Step 4-Back to the Drawing Board
Spend some time with human-factors experts and you begin to understand the tendency of research engineers not to listen to them. Engineers often get excited about what they can build, whether or not it’s useful or usable. But human-factors experts are suggesting a more restrained approach, one that acknowledges our human needs and limitations first, before coming up with the innovations.
Which leads to some harsh conclusions: That in spite of an industry-wide assumption that pen-based computing is in our future, humans seem hellbent on being able to type a key and be certain of a result. That in spite of the obvious appeal of speech recognition, we’re still going to prefer typing to that, too, until voice-activated technologies are just as trustworthy. That for all the hype about wireless delivery of broadband content, there’s little evidence that users will suddenly want such material.
In trying to make gizmos that have a shot at becoming as popular as today’s cell phones or PDAs, human-factors engineers have their work cut out for them. They will need to make their products small yet powerful; light yet durable; able to perform multiple functions but without burdening us with undue complexity. Most current designs treat these demands as contradictory-how can a device be both multifunctional and easy to use? Or small and powerful? Or portable and durable? But designs like the Ideo laptop and the Handspring Treo go a long way toward proving that it’s possible to give people everything they want, given proper attention to usability.
In the last few years we’ve already seen many technologically sophisticated, hard-to-use gizmos fail. Once there was the Modo, a keychain-sized device that displayed information about restaurants on a tiny screen. No one bought Modos, and the company ceased production in October 2000. 3Com built Audrey, a digital organizer for the masses, which swiftly tanked. Whole subgenres of gizmos, such as portable Internet radios, have virtually disappeared. Each device failed because it offered a solution to a problem that wasn’t there.

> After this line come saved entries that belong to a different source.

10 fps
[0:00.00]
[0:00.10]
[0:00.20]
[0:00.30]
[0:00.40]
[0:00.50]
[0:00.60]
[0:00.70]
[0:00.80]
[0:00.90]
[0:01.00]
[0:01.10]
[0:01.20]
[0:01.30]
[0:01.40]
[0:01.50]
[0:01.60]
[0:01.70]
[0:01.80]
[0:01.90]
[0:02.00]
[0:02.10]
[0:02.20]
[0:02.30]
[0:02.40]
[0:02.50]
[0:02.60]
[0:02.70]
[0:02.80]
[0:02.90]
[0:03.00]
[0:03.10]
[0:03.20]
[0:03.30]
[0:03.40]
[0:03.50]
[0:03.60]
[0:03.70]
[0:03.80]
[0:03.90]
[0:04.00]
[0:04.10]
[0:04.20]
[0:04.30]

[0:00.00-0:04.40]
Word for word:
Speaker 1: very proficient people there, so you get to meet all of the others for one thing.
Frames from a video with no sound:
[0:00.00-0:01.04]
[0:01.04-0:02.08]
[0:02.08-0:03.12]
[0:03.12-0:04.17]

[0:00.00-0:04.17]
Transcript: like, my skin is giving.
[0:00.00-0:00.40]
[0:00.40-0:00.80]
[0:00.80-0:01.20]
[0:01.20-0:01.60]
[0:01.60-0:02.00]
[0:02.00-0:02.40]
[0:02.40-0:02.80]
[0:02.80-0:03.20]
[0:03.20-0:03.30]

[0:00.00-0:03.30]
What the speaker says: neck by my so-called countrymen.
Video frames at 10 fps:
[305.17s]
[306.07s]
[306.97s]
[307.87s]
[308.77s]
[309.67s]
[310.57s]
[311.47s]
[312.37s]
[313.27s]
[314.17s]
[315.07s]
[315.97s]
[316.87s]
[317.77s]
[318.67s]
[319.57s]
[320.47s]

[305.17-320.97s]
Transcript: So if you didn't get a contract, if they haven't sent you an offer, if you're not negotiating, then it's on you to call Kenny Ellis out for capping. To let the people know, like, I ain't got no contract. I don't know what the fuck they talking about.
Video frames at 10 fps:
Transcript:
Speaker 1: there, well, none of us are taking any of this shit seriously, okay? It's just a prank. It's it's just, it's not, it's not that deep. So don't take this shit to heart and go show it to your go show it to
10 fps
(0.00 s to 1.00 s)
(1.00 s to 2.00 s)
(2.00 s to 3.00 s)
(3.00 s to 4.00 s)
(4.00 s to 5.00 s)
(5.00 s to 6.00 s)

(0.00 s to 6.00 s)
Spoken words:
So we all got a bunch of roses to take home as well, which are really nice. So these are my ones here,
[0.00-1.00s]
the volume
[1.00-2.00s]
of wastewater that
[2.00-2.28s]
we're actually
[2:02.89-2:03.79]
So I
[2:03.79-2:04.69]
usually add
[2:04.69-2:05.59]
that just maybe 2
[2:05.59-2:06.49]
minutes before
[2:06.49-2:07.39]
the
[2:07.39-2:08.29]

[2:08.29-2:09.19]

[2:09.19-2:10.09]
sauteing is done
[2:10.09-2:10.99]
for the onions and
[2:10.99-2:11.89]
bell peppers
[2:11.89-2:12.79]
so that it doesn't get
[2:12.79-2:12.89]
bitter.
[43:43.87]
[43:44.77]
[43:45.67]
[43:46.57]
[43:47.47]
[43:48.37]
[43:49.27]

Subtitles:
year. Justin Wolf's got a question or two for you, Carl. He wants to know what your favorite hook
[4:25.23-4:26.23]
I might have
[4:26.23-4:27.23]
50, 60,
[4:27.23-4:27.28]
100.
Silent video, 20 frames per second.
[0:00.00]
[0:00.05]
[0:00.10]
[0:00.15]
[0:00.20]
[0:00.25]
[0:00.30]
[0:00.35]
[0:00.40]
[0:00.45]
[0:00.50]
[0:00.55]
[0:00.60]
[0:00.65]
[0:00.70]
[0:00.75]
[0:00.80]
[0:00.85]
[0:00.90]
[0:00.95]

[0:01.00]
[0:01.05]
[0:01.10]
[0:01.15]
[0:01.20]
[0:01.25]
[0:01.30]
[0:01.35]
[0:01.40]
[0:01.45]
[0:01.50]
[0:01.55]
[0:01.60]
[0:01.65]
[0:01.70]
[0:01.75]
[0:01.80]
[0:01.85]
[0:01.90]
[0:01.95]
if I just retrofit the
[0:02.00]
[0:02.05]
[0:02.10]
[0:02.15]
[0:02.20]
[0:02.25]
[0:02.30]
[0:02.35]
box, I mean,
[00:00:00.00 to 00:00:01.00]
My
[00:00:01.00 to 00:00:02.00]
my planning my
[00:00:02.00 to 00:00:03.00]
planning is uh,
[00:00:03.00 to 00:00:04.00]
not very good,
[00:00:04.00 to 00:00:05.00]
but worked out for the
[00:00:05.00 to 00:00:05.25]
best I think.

If those who propose a human-centered design approach are correct, we’re about to see a whole new wave of product failures. But we’re also about to see some quiet but life-changing successes-devices that give us what we need and that make our lives easier. Focusing on the things people will want to carry, rather than what we’re able to build in a research lab, doesn’t mean that engineers will have to stop being inventive. It just means they’ll need to start thinking more about what people want-before deciding what to invent.